1960s
Released from Marine Corps' active duty in September 1960, Thornley relocated with Greg Hill to New Orleans in early 1961. Here he began to write about his experiences as a peacetime Marine both stateside and in Asia, in a book which used Lee Harvey Oswald as the template for its main character, Johnny Shellburn. The aspiring novelist viewed Oswald as the metaphorical embodiment of an intelligent peacetime GI: deeply dissatisfied with the monolithic, totalitarian structure of military life which stood in distressingly sharp contrast to the professed American ideals of individual liberty and free enterprise.
In February 1962, Thornley completed The Idle Warriors, which has the historical distinction of being the only book written about Lee Harvey Oswald before Kennedy's assassination in 1963. Due to the serendipitous nature of Thornley's choice of literary subject matter, he was called to testify before the Warren Commission in Washington, D.C. on May 18, 1964. The Commission subpoenaed a copy of the manuscript and stored it in the National Archives, and the book remained unpublished until 1991. In 1965, Thornley published another book titled Oswald, generally defending the "Oswald-as-lone-assassin" conclusion of the Warren Commission, which met with dismal sales. In his later years, Thornley became convinced that Oswald had in truth been a CIA asset whose purpose was to ferret out suspected Communist sympathizers serving in the Corps.
In January 1968, New Orleans district attorney Jim Garrison, certain there had been a New Orleans-based conspiracy to assassinate John F. Kennedy, subpoenaed Thornley to appear before a grand jury, questioning him about his relationship with Oswald and his knowledge of other figures Garrison believed to be connected to the assassination. Garrison charged Thornley with perjury after Thornley denied that he had been in contact with Oswald in any manner since 1959. The perjury charge was eventually dropped by Garrison's successor Harry Connick, Sr.
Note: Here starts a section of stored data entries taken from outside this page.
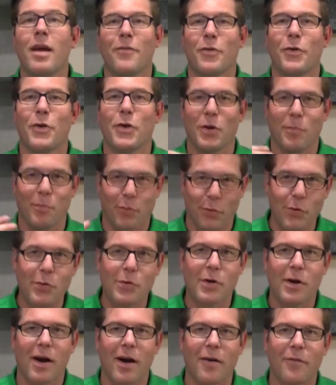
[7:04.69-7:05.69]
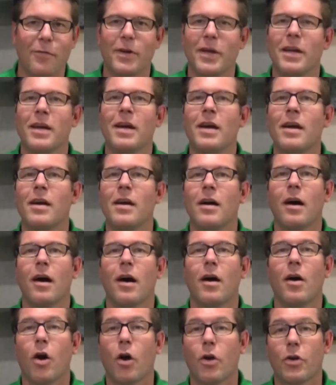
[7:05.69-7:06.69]
If you're gonna brew coffee, uh,
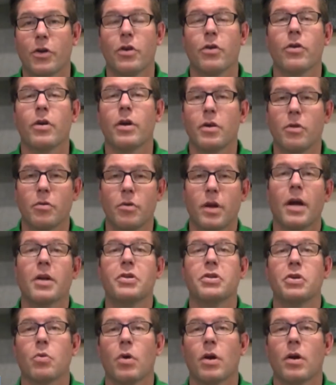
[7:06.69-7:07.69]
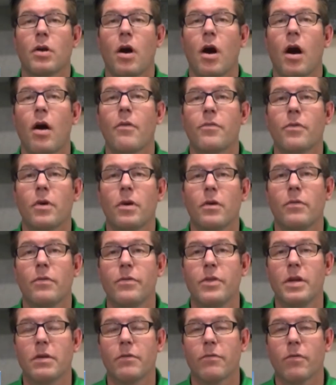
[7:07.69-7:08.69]
our Keurig you can actually run off of
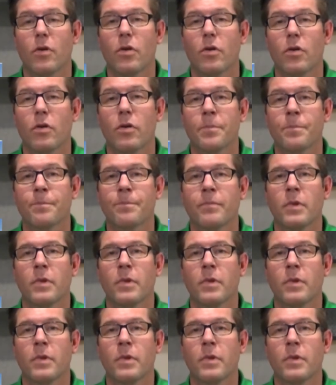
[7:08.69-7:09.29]
the inverter,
Thornley claimed that, during his initial two-year sojourn in New Orleans, he'd had numerous meetings with two mysterious middle-aged men named "Gary Kirstein" and "Slim Brooks". According to his account, they had detailed discussions on numerous subjects ranging from the mundane to the exotic, and bordering sometimes on bizarre. Among these was the subject of how one might assassinate President Kennedy, whose beliefs and policies the aspiring novelist deeply disliked at the time. Later, the former Marine came to believe that "Gary Kirstein" had in reality been senior CIA officer and future Watergate burglar E. Howard Hunt, and "Slim Brooks" to have been Jerry Milton Brooks, a member of the 1960s right-wing activist group, "The Minutemen". Guy Banister, another Minutemen member in New Orleans, had been accused by Garrison of involvement in the assassination and was connected to Lee Harvey Oswald through the Fair Play for Cuba Committee leaflet. Thornley also claimed that "Kirstein" and Brooks had accurately predicted Richard M. Nixon's accession to the presidency six years before it happened, as well as anticipating the rise of the 1960s counterculture and the subsequent emergence of Charles Manson and what became his cult following. This led Thornley to believe that the US government had somehow been involved, directly or indirectly, in creating and/or supporting these events, personages and phenomena.
In the wake of this period, Thornley came to believe (among many other things) that he had been a subject of the CIA's LSD experiments in the MK-ULTRA mind-control research program. While skeptics may dismiss as conspiracy theory some of his later notions – such as having been a product of occult-based Nazi Vril selective breeding programs – his claims regarding participation in such highly-classified US government mind-control programs and foreknowledge of the John F. Kennedy assassination are consistent with the time period, his residences, and the nature and locations of his military service.